When it's actually idle, it's completely stopped -- 0 MHz; since it takes more total power to compute a given workload at 125MHz than 250MHz, 125MHz idle is likely counterproductive,l and definitely makes the system less responsive.

In fact many of us are running with a 500MHz minimum (again, only when it is actually processing -- it drops to 0 when truly idle), and thinking we get better battery life than the stock 250Mhz.

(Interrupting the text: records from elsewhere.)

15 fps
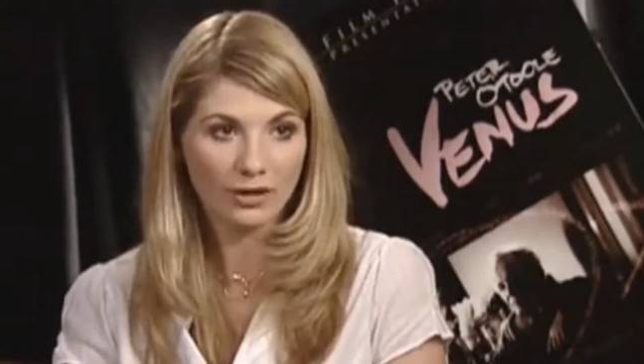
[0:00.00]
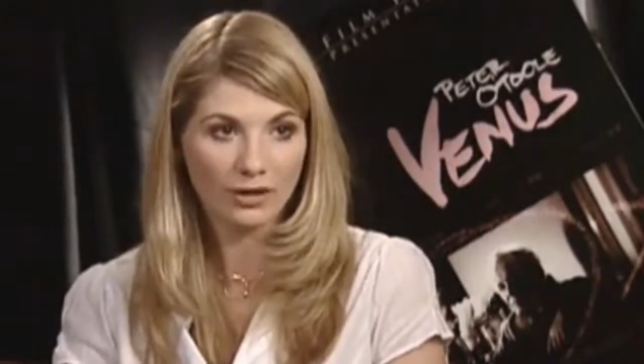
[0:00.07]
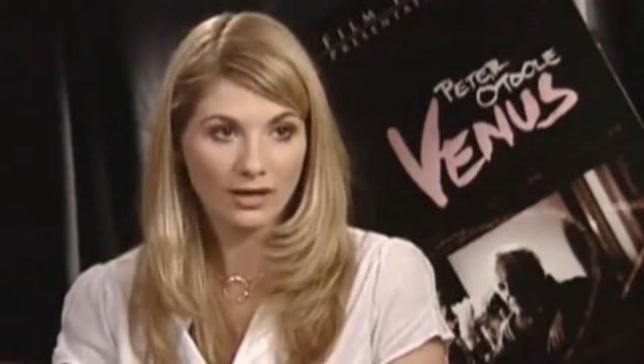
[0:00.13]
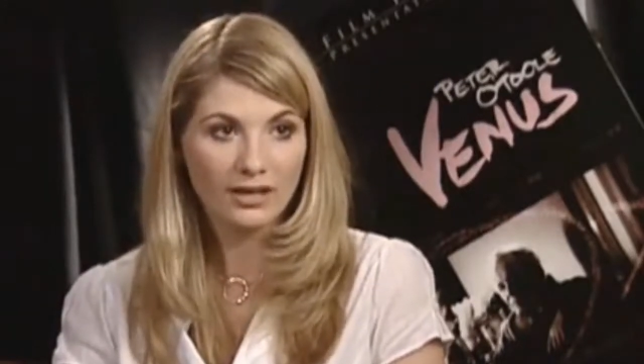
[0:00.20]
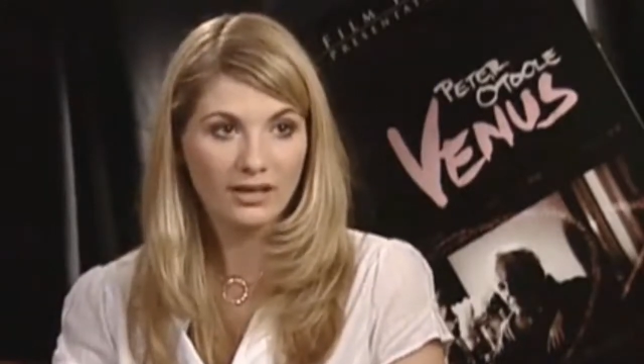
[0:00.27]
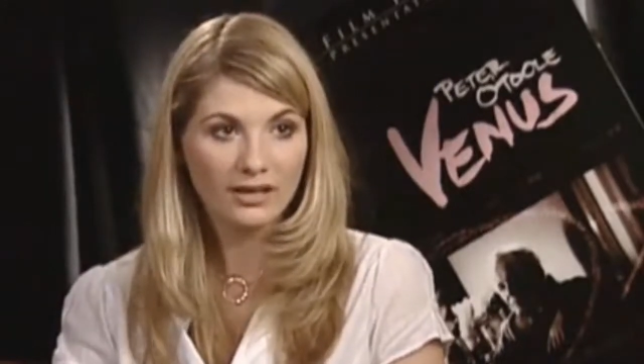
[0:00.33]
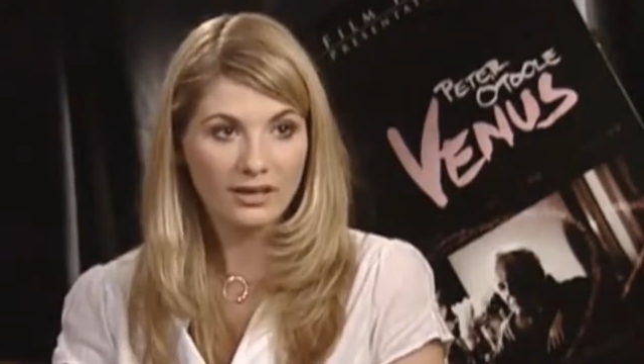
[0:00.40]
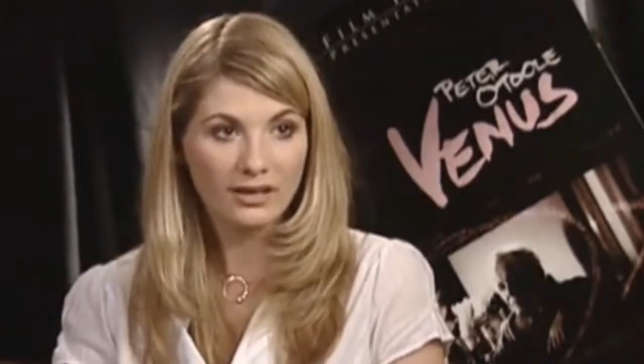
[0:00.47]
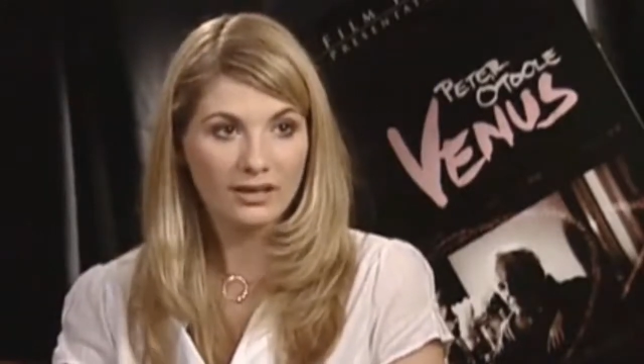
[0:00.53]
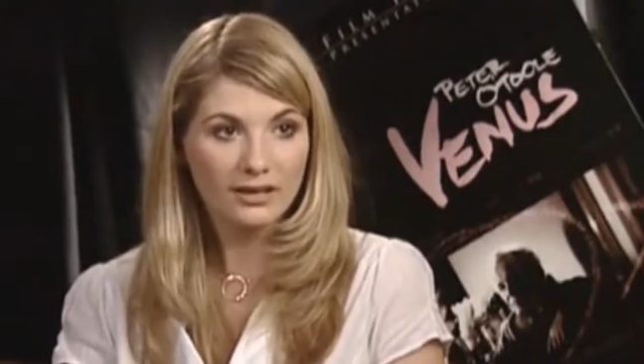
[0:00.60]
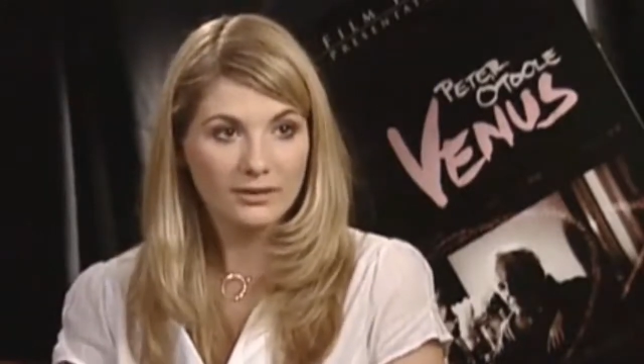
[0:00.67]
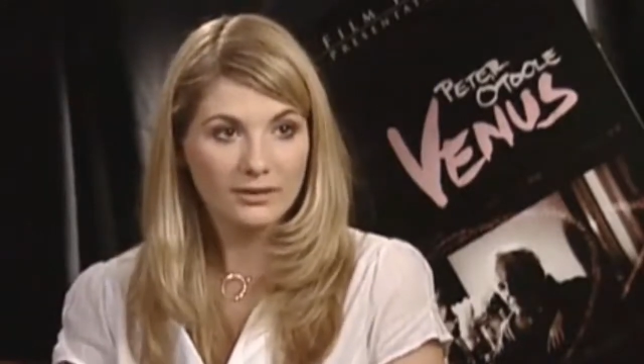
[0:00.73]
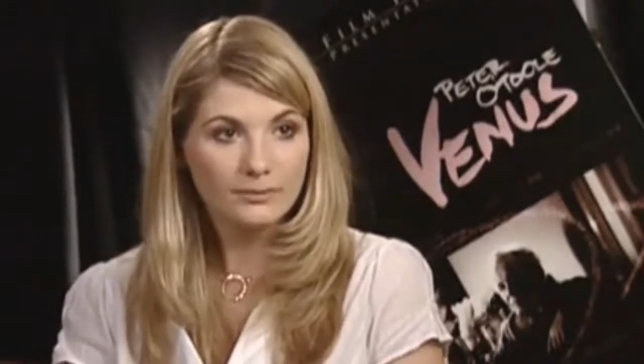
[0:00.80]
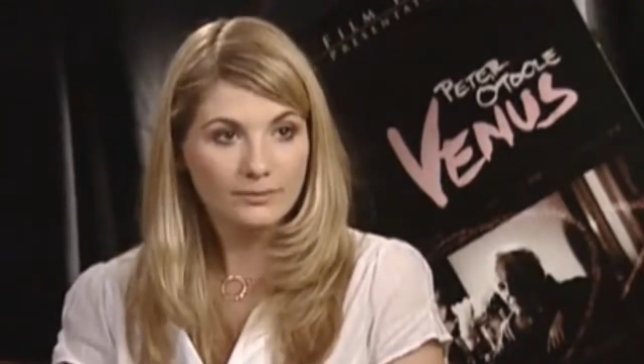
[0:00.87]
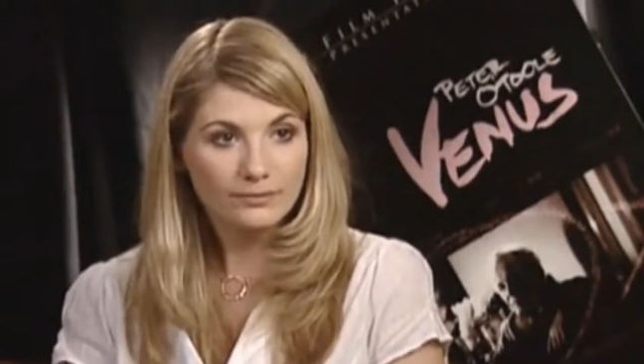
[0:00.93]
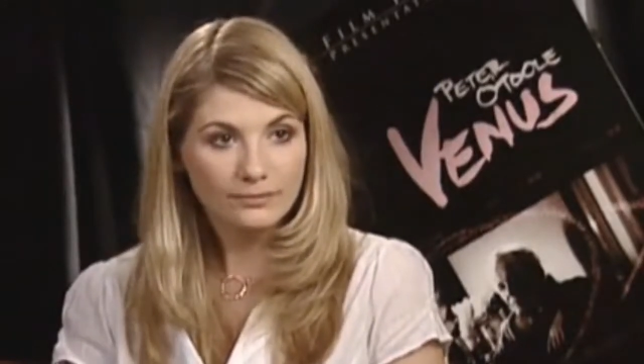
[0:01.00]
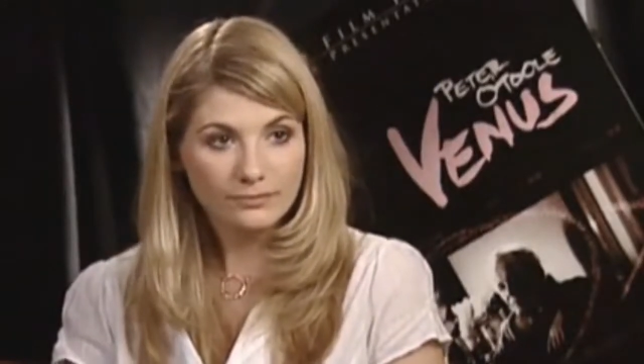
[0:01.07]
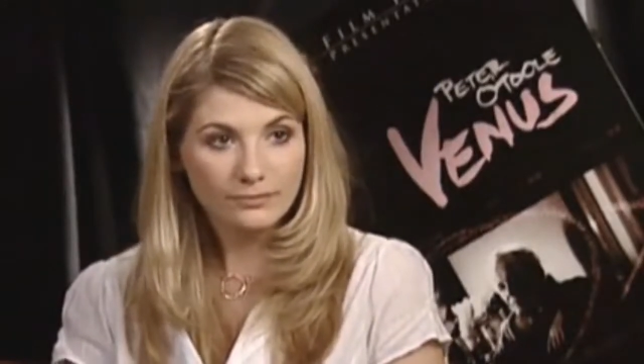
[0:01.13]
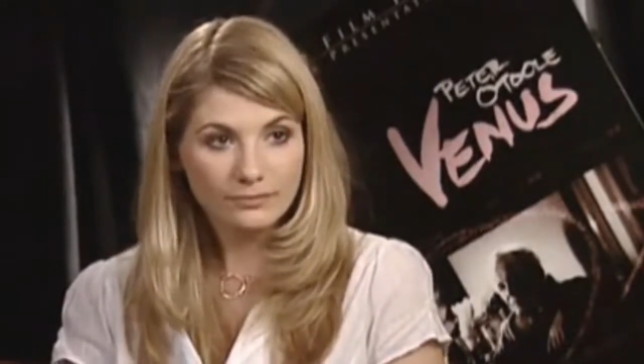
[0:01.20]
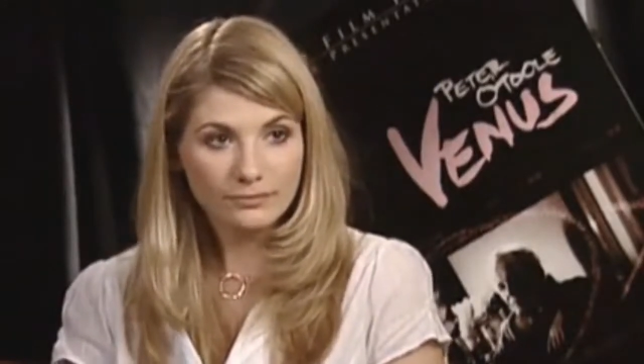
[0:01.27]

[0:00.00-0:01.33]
Yeah, and it's a great story too,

Of course, battery life under real-world use is tough to benchmark, but on the bright side, it doesn't make much difference, no matter who's right.

Of course, either way, you will increase battery life by dialing down the voltage from stock (which has to be stable for all CPUs) to the minimum required for your CPU. Typically, you can run 900MHz or so on the same voltage the stock kernel uses for 600MHz, and when you're running at 600MHz, use substantially less -- this effect is generally bigger than whatever difference there is among minimum frequencies, so you're practically guaranteed increased battery life.


Originally Posted by extendedping View Post
any reason to take the lehto over the titan?
Lehto's does offer improved compatibility with kernel modules built for the stock kernel, but AFAIK the only place this is an issue right now is with fcam, and titan already has a preliminary release for that

I strongly recommend titan's kernel, because you can adjust all these parameters at run time:
  • minimum clock
  • maximum clock
  • and for each clock speed
    • enable/disable (to reduce excessive stepping, or if your hardware has issues at certain frequencies)
    • DSP clock
    • voltage
A complete voltage profile tuned at each step for your specific hardware is basically guaranteed to save power vs. picking the lowest non-crashing from several complete profiles.

Of course, be sure to back up your data before you start -- there's a non-negligible risk of corrupting a filesystem and trashing your system when you're initially tuning voltages (whether by selecting amongst entire profiles, or tuning individual frequencies); once you've established a fully stable profile, no worries.